Of all the things I imagined about my solo trip to Spain, I never thought that I would be involved in a relationship so soon.
Fresh from a breakup, I was happy to be single and free to do all that I wanted in the land of tapas and flamenco. The Universe however had something more planned for me.
Our adventures begin just after class ended. From the school’s location at Calle (Street) Amor de Dios, we embarked on two very important missions. We not only bought European groceries together but he also led me to the local Vodafone store where I got my Spanish pre-paid mobile number. Sweet!Like most relationships it started off casually. We met at Babylon Idiomas, (the language school in Seville where I studied Spanish for four weeks) and were introduced by the friendly staff there. I must admit, I was excited about the prospect of getting to know the narrow streets of Seville with his knowledge of the historical city.
Over the next 25 days we became an inseparable team. I used to impatiently wait for Spanish classes to be over for the day, so that our adventure could begin. Boy did we have many of those! He took me up to the Moorish tower, La Giralda and we got a glimpse of the beautiful Seville from way up top. We got the chance to take in the gothic grandeur of Seville’s Catedral de Santa María de la Sede and strolled together in the serene, lush gardens of the royal Alcazar Palace, built around the 1360’s.
When my new friends told me about taking in the sights at Plaza de Espana but didn’t have the time to go there with me, it was he who brought me to the Spanish Square, a palace in honour of Spain’s cities and rich history – created by architect Anibal Gonzalez . Exploring the green, vast Parque De Maria Luisa close by, I was glad to have his company by my side.
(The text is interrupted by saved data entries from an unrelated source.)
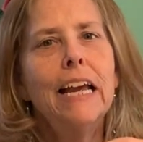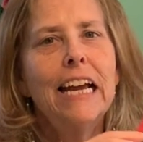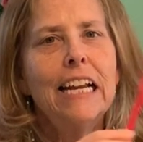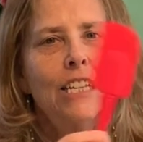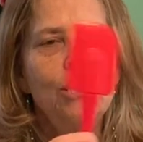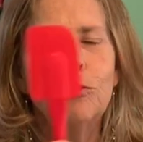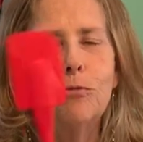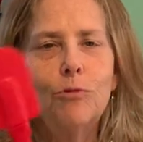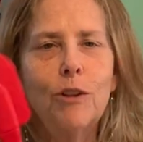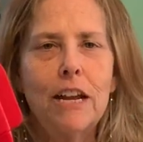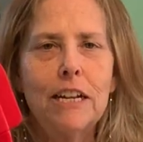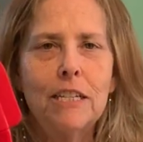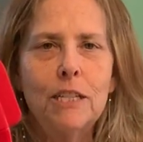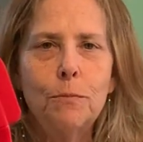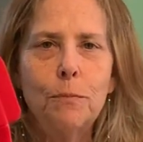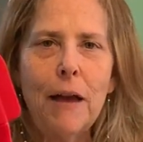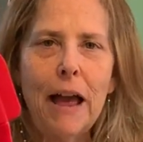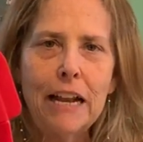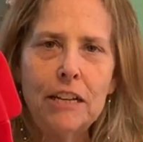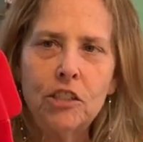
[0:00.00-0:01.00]
It's a red
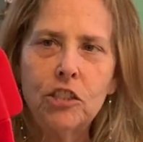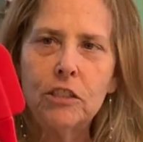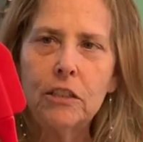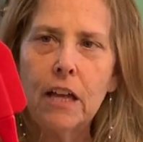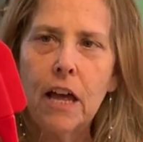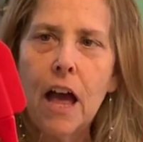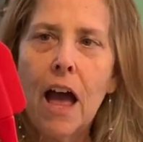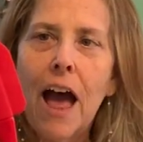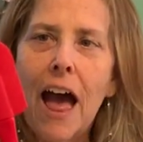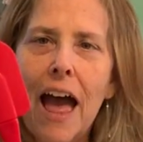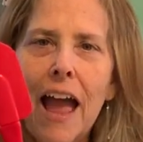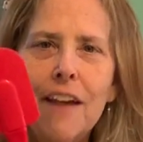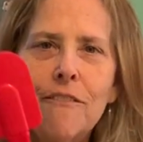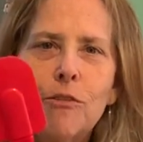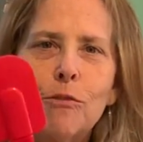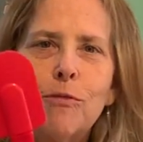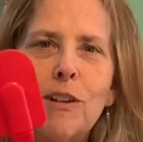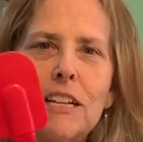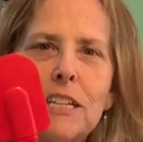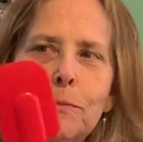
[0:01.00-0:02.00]
spatula. I
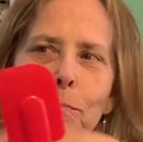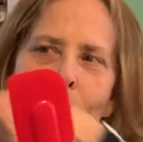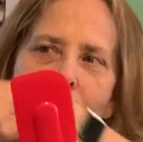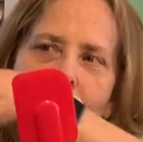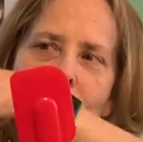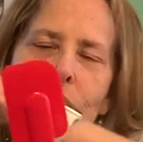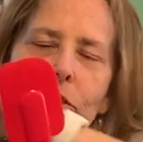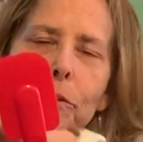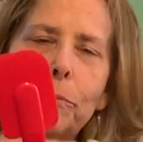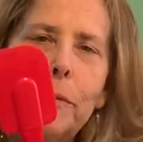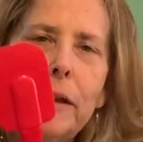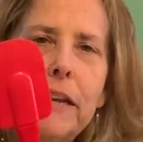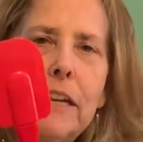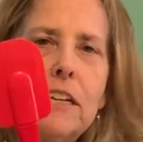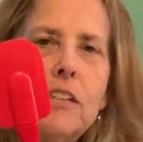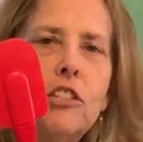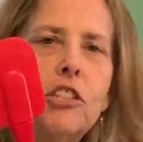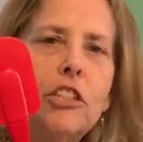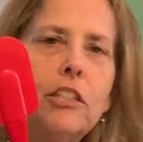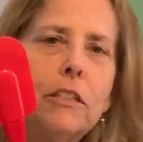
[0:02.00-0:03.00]
have a red spatula in my
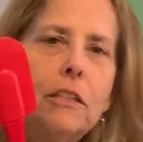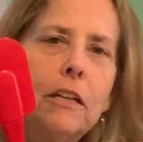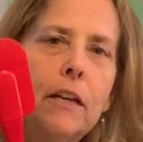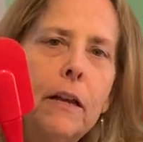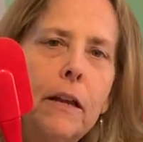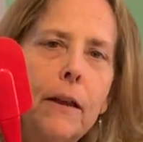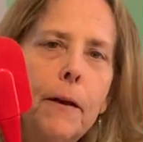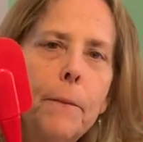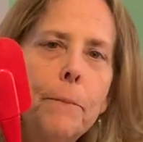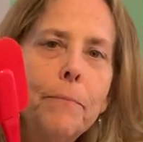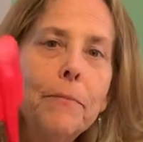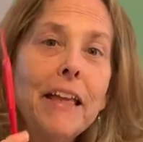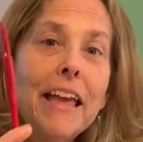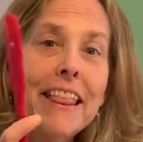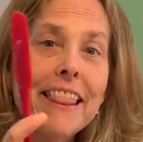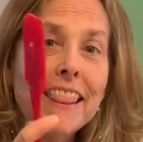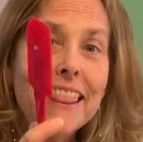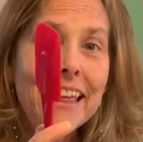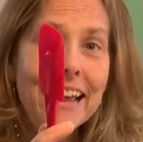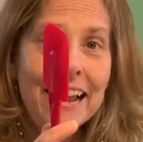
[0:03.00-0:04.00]
kitchen.
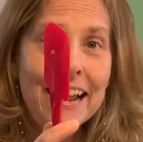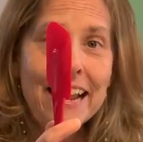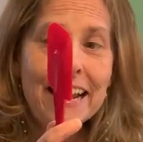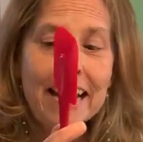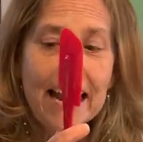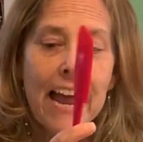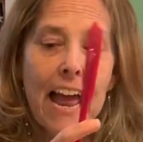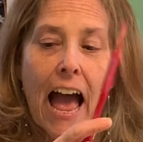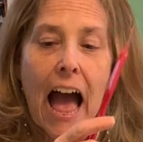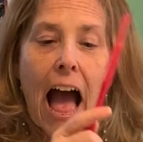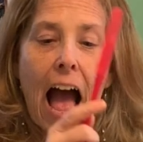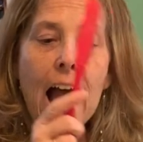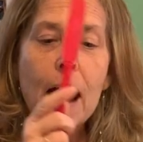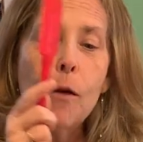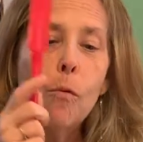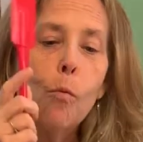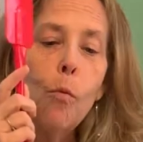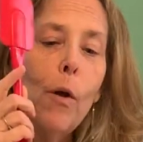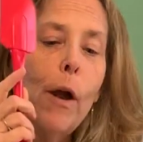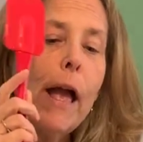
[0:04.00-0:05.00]
Then I
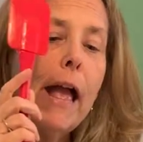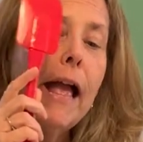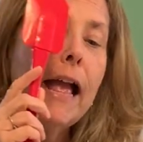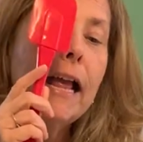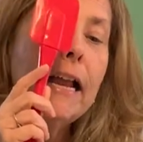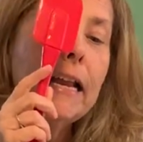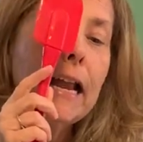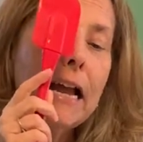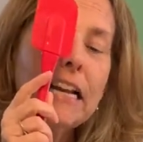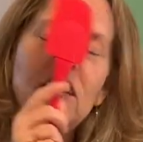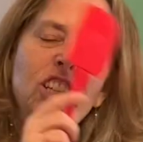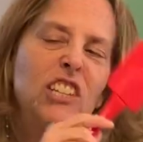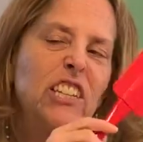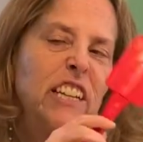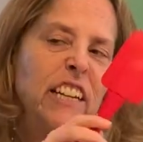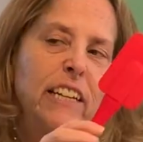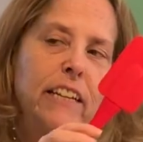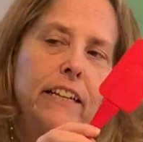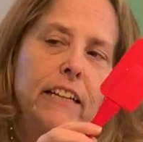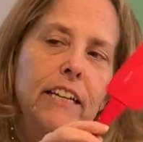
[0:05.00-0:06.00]
went, I just
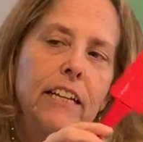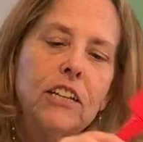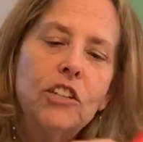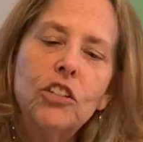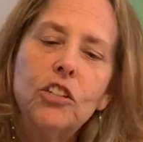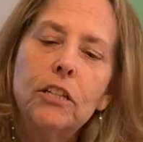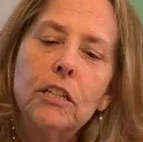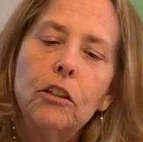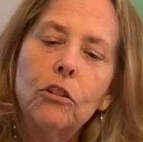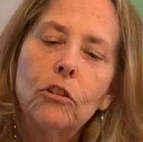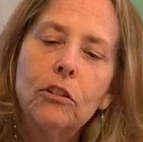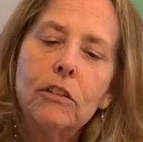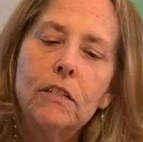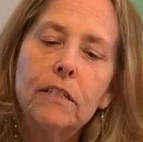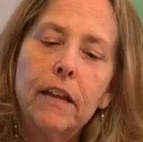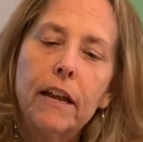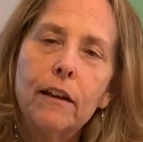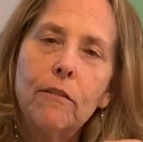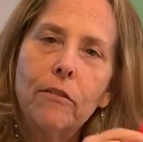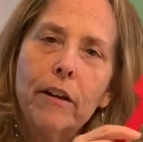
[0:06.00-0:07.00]
stayed in the kitchen, it looks
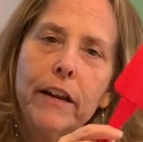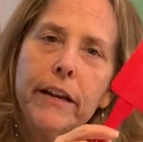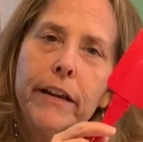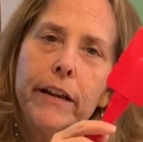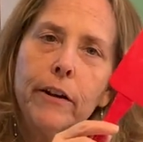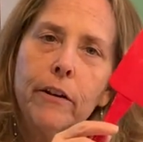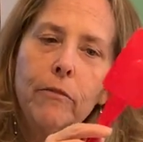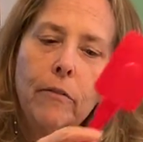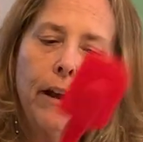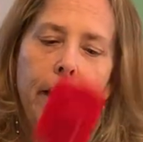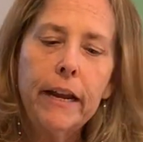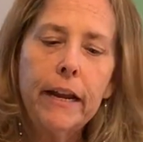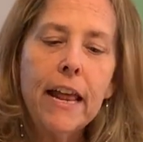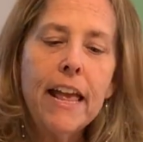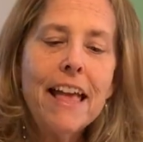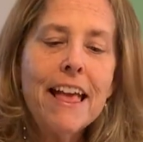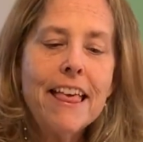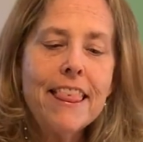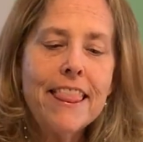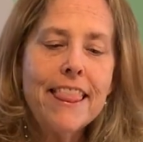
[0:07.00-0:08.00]
like right here, right?
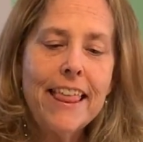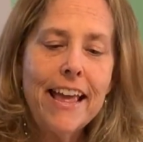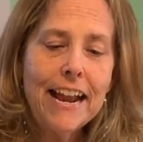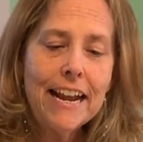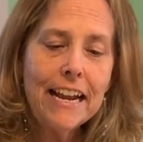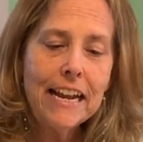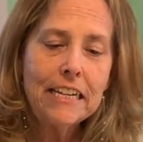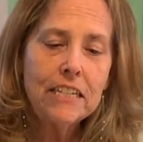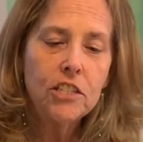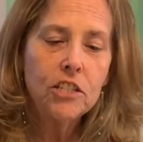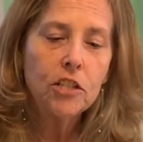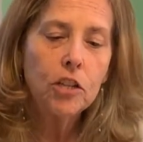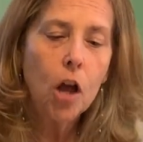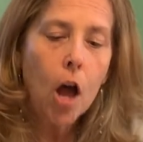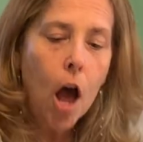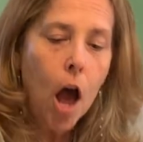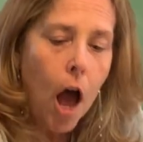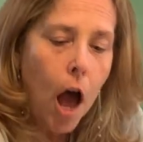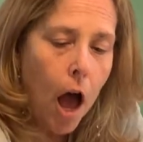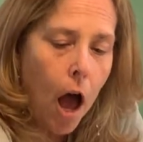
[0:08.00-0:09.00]
Then I
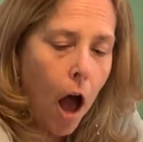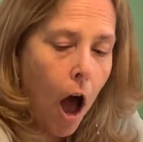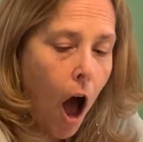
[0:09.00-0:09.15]
saw,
Enjoying wine and a tapa at my favourite cafe
He also took to me one of the oldest and most important bullrings in Spain – the Plaza De Toros De La Maestranza. Although there were no corridas (bullfights) in action that particular day, it was easy to imagine the battle between men and beast right there in the arena. Luckily the tour at the bullring made up for it, as we went through the history of Spain’s classic sport from the 18th century to the present day with a collection of old costumes, posters, paintings and bull’s heads.
Still, we didn’t do everything together. I had my own space and me time. I travelled on my own to the beautiful cities of Cordoba and Granada. While my otherwise good sense of direction failed me in both places, I did end up visiting the Mezquita (Cordoba) and La Alhambra (Granada) with the help of friendly locals. Though I missed his presence, I knew that the streets of the two cities were not his forte.
We had our time out’s too. Our sojourns didn’t just take us through the winding, narrow streets of Seville, but also to the park benches in front of the relaxing, picturesque river El Guadalquivir. We also discovered new spots with the guidance of the Universe.
Though he never shared the same love for food as we did for exploring, he revealed to me, the many popular and cosy tapas bars in Seville. He was with me all the while when I had my first sip of Spanish vino tinto and patatas bravas, when I tried churos con chocalate with my friend Tara and café con leche.
Our good times we had prompted me to think about changing my Facebook status to In A Relationship but I didn’t want to jump the gun so I left it at Single – and a good thing too!
Like many good relationships, tragedy struck when least expected. I hadn’t a clue what was happening to him. Trying to walk as fast as I could in the cold, pouring rain I didn’t realise that he would get wet, but he did.
I only discovered it a little later, when I opened my bag and found out that my dear Seville map was wet. After class I laid him out in the sun so that he would dry, but it was too late. He was beginning to tear. Leaving me with no other choice, I had to go to the tourist office to get a replica. I must admit that things were not the same with El Mapa II.
It has been one year now. Yes, I still have that well-used, torn, beloved Seville map with me, along with the countless memories.
Note to readers: In Spanish, all nouns are either masculine or feminine. Hence, the map (El Mapa) is a masculine form. This article is inspired by my adventures in Spain with the help of the map.